▸ **Work to be completed**: Word-for-word transcription: reproduce all of the data, but not the pictures.

▸ **Exercise materials**:
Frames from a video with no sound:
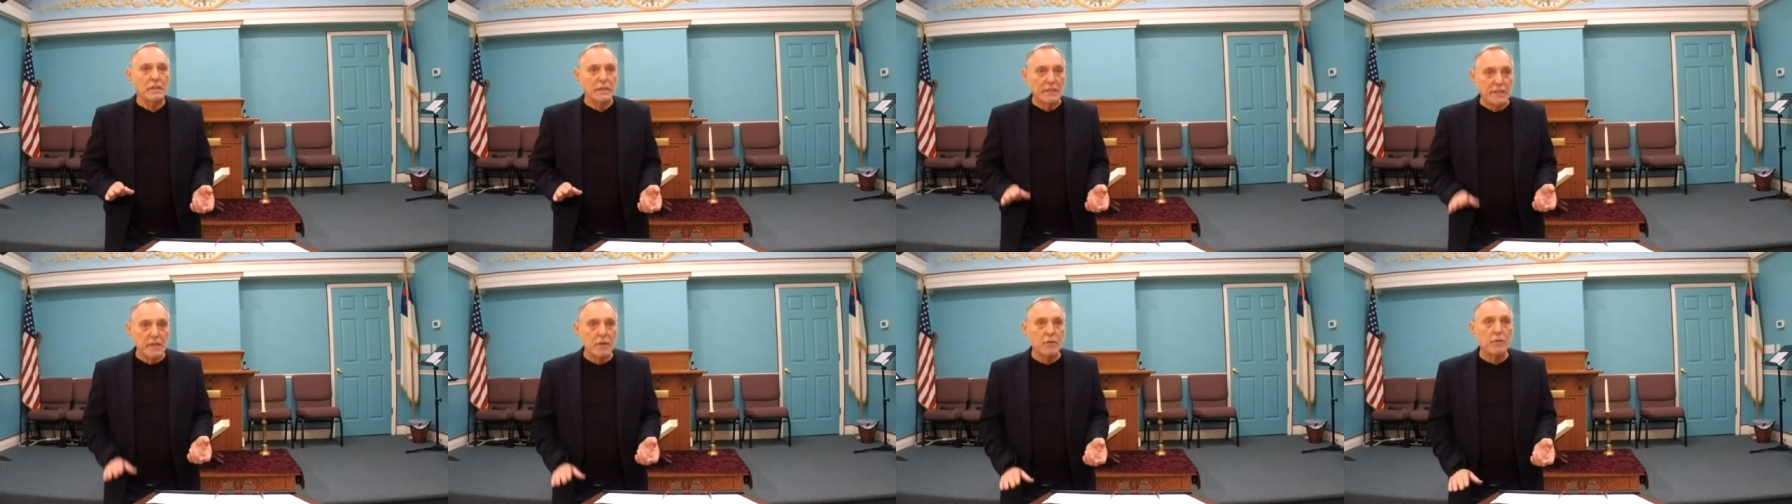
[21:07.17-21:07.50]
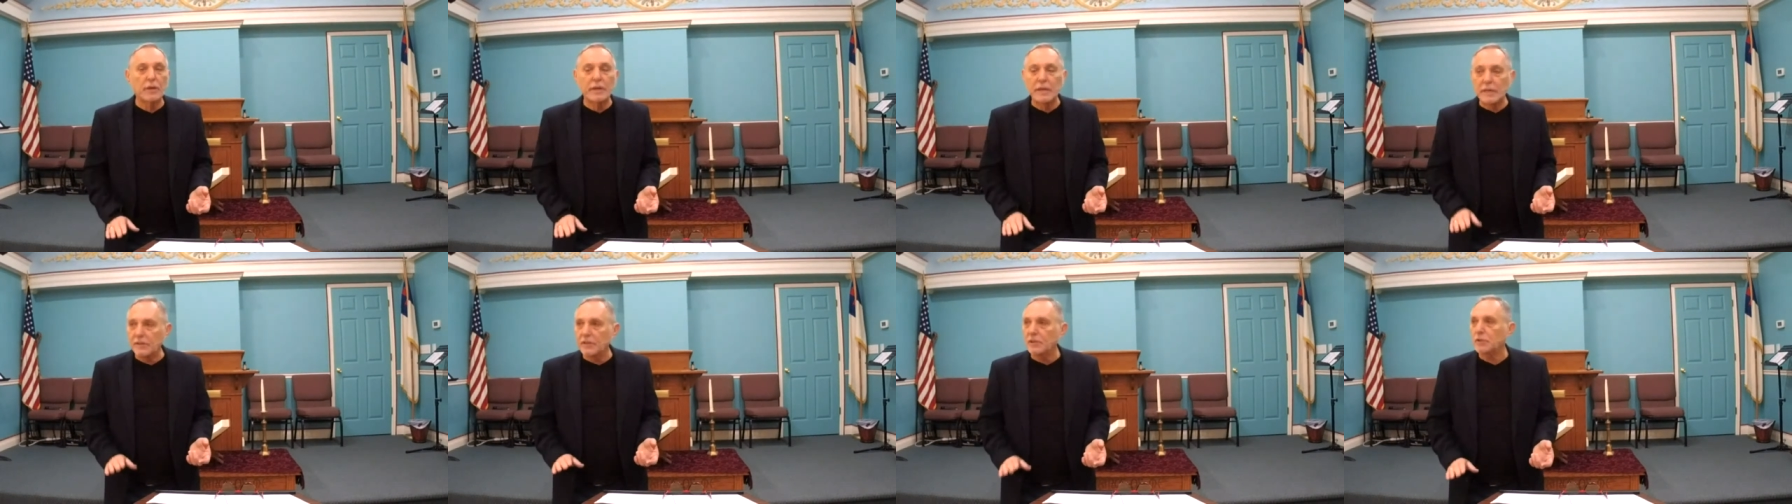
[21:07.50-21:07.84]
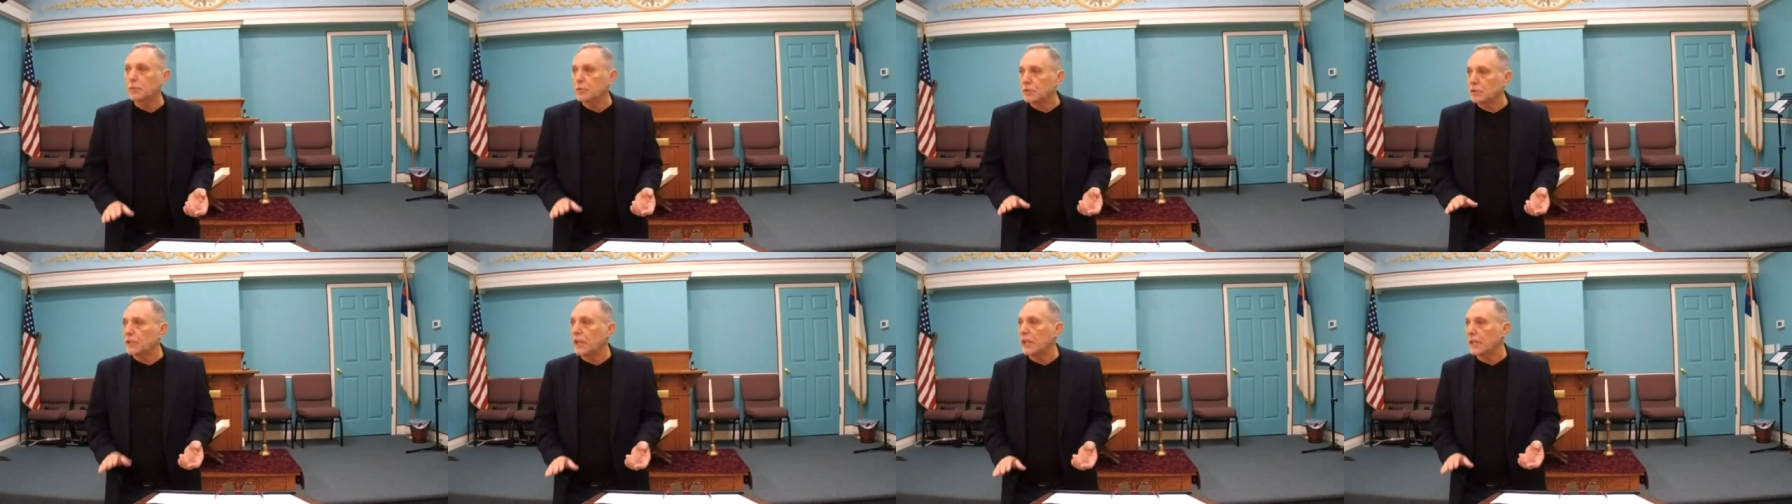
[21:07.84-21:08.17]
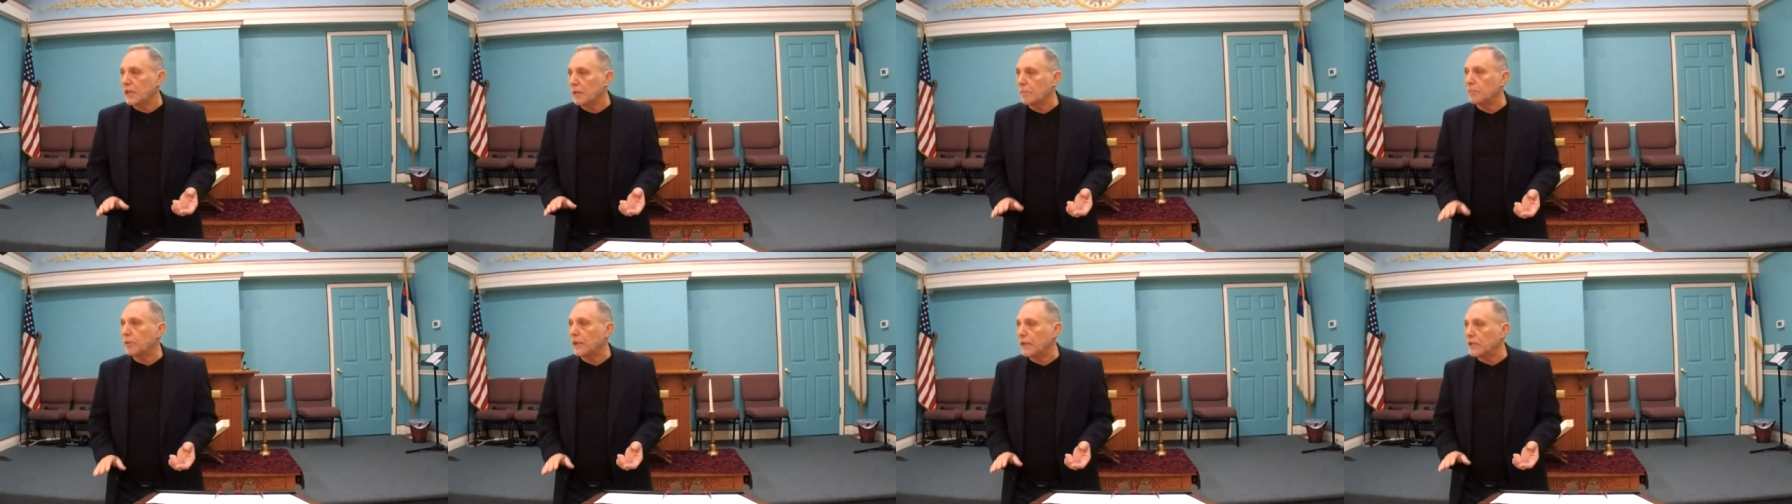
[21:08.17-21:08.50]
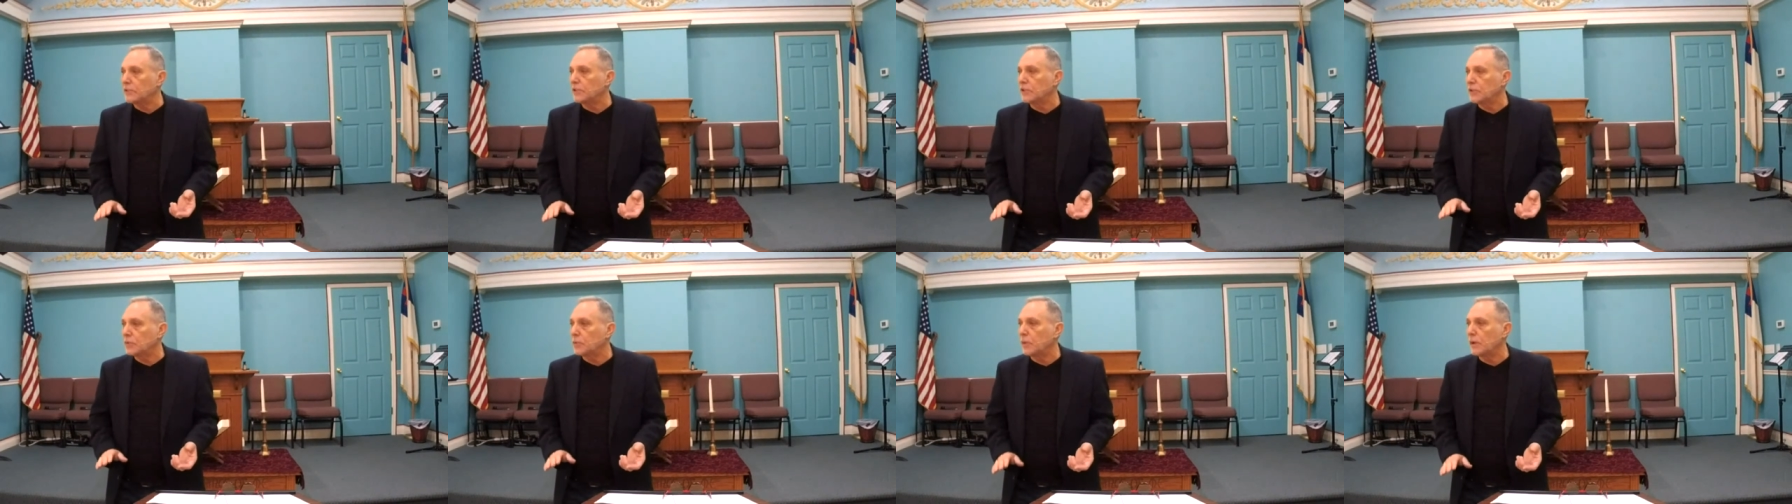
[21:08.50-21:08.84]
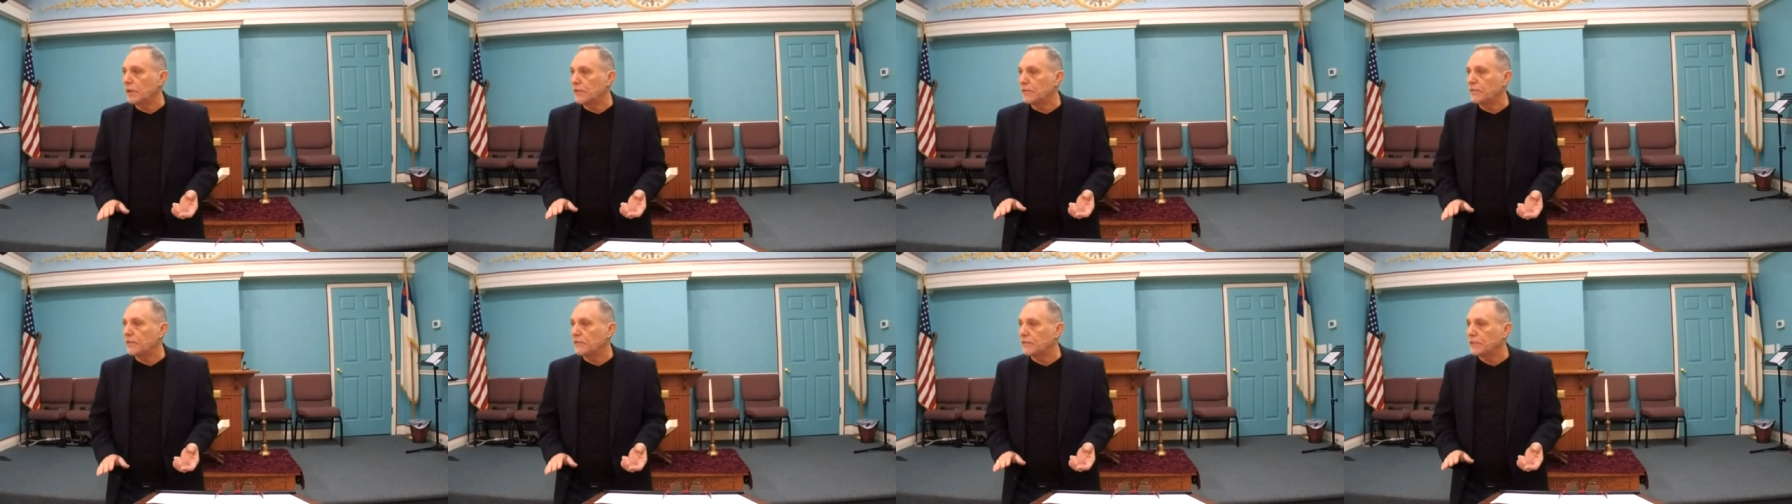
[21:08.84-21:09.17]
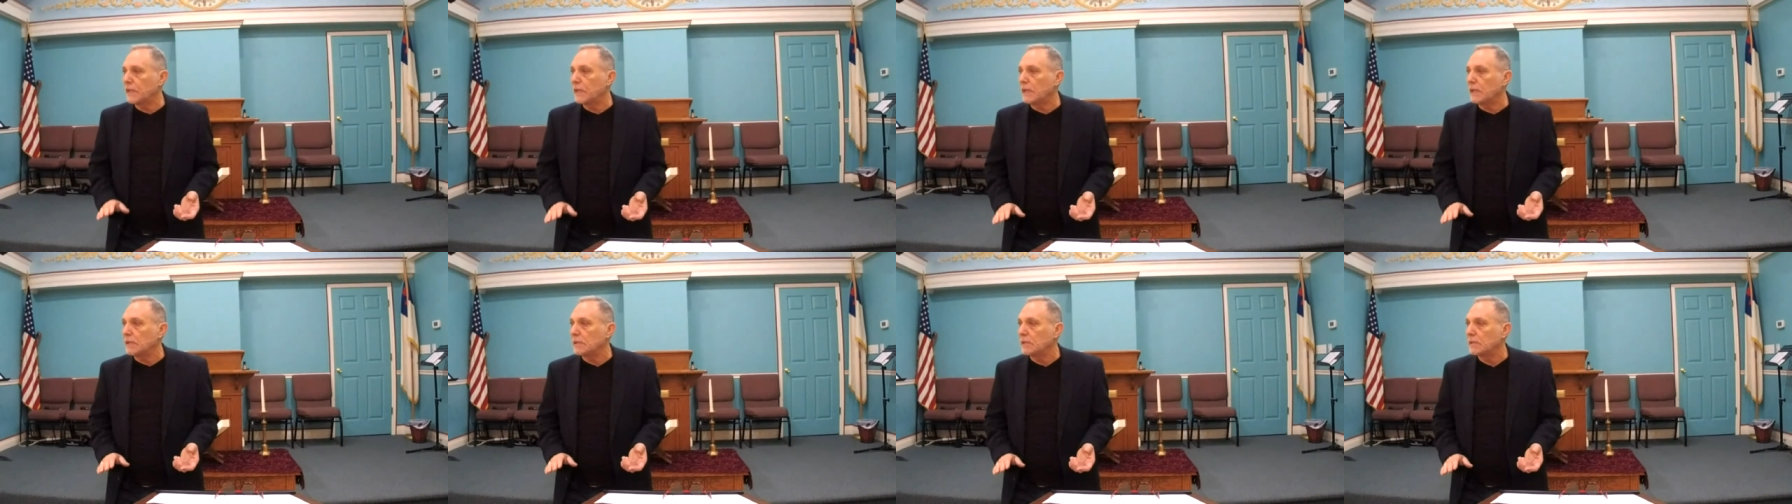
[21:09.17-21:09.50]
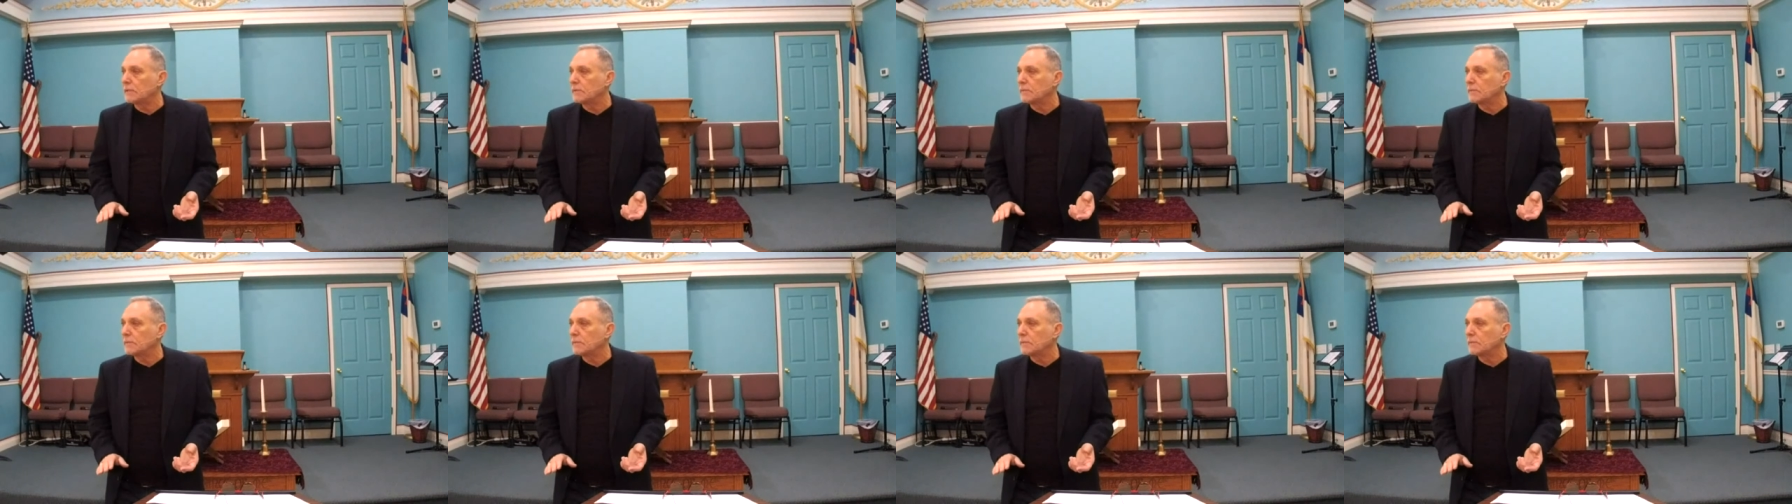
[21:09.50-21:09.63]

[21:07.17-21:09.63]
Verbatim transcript: Literally, this was taking place in 2015.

▸ **Exercise response**:
Frames from a video with no sound:
[21:07.17-21:07.50]
[21:07.50-21:07.84]
[21:07.84-21:08.17]
[21:08.17-21:08.50]
[21:08.50-21:08.84]
[21:08.84-21:09.17]
[21:09.17-21:09.50]
[21:09.50-21:09.63]

[21:07.17-21:09.63]
Verbatim transcript: Literally, this was taking place in 2015.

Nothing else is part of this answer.